Margherita , trattenendo a stento le lacrime, obbedì. Appena uscita dalla stanza si coprì il volto con il velo e correndo si diresse nelle sue stanze dove, buttandosi sul letto, scoppiò a piangere.
 
27 ottobre 1597
Già da molti giorni gli unici che potevano entrare all’interno della camera da letto ducale erano i medici, il segretario Laderchi, don Cesare d’Este e il conte Ercole Mosti.
Mentre i medici si affaccendavano per dare un po’ di sollievo agli ultimi giorni del duca, il conte Mosti si avvicinò a don Cesare “Don Cesare, venite, vi devo parlare in privato, allontaniamoci.”
E appartatisi in un angolo il conte cominciò “Ormai sappiamo che il duca sta’ morendo, i medici sospettano che gli restino solo poche ore di vita. Conosciamo tutti bene l’opinione che il duca ha della sorella e in molte occasioni aveva ipotizzato l’intenzione di sopprimerla. Ora che il governo passerà nelle vostre mani, quella donna sarà ancora più pericolosa. Conoscete bene l’avversione verso la vostra famiglia. Se la vostra intenzione e di seguire l’intento del duca Alfonso, contate su di me”.
Don Cesare ascoltò attentamente e proprio mentre stava per dare la sua risposta si avvicinò il segretario Laderchi che aveva udito il discorso del conte “Marchese, non potete macchiarvi di un si atroce delitto proprio all’inizio del vostro governo. E’ vero il duca in più di un occasione aveva ipotizzato la soluzione proposta dal conte ma come vedete non l’ha mai attuata.”.
Don Cesare rimase pensieroso e mentre rifletteva si sentì chiamare dal duca Alfonso “Don Cesare, dove siete? Vi devo parlare”.
Alla voce del duca don Cesare lasciò i due uomini e raggiunse il letto del moribondo “Eccomi mio signore, ditemi”.
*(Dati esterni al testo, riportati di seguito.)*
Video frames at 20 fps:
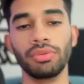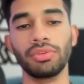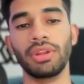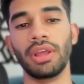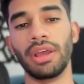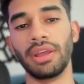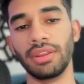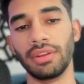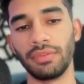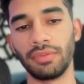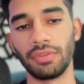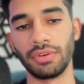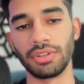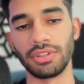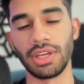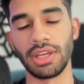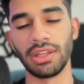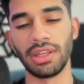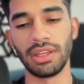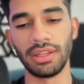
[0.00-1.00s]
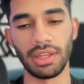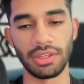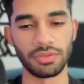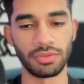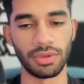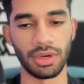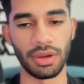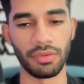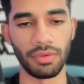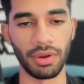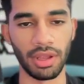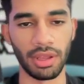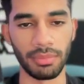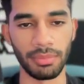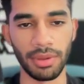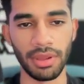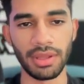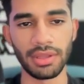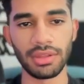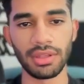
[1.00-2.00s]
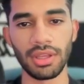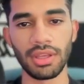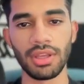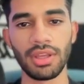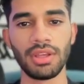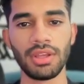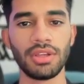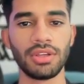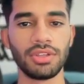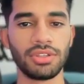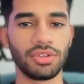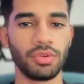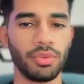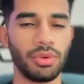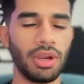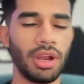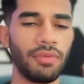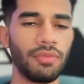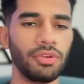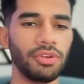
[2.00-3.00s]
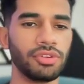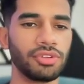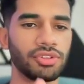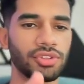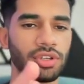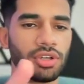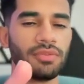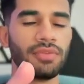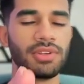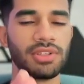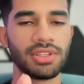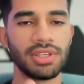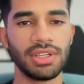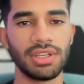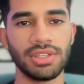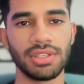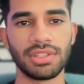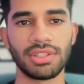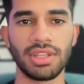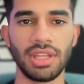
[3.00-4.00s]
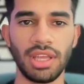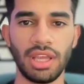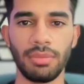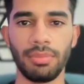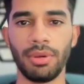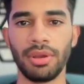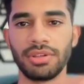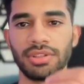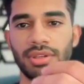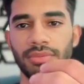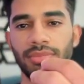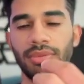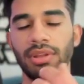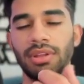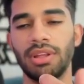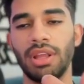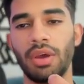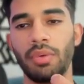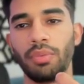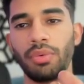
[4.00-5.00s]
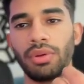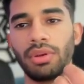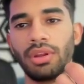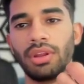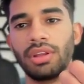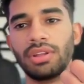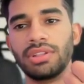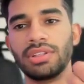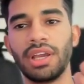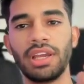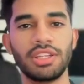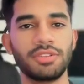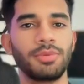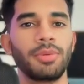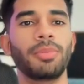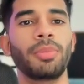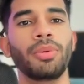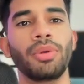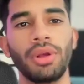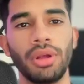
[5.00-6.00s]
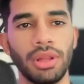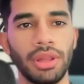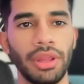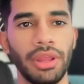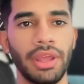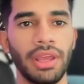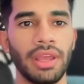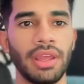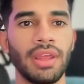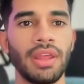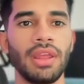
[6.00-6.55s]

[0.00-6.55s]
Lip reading: that in the first headline. That's what I recommend. So whatever your service is, think about something that would entice people to click,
Con la poca forza rimastagli il duca cominciò “Dio mi chiama all’altra vita e come cristiano mi rassegno alla sua volontà.  Vi ho fatto e vi faccio erede di tutto quanto possiedo. Vi prego, fate tutto il possibile per conservare questo stato, che i miei predecessori mi trasmisero e io con tanta fatica mantenni. Mostratevi, in tutto, un successore degno di me”.
Il campanile della chiesa stava suonando i quattro rintocchi del pomeriggio quando Alfonso II ‘Este, duca di Ferrara, Modena e Reggio spirò l’ultimo respiro.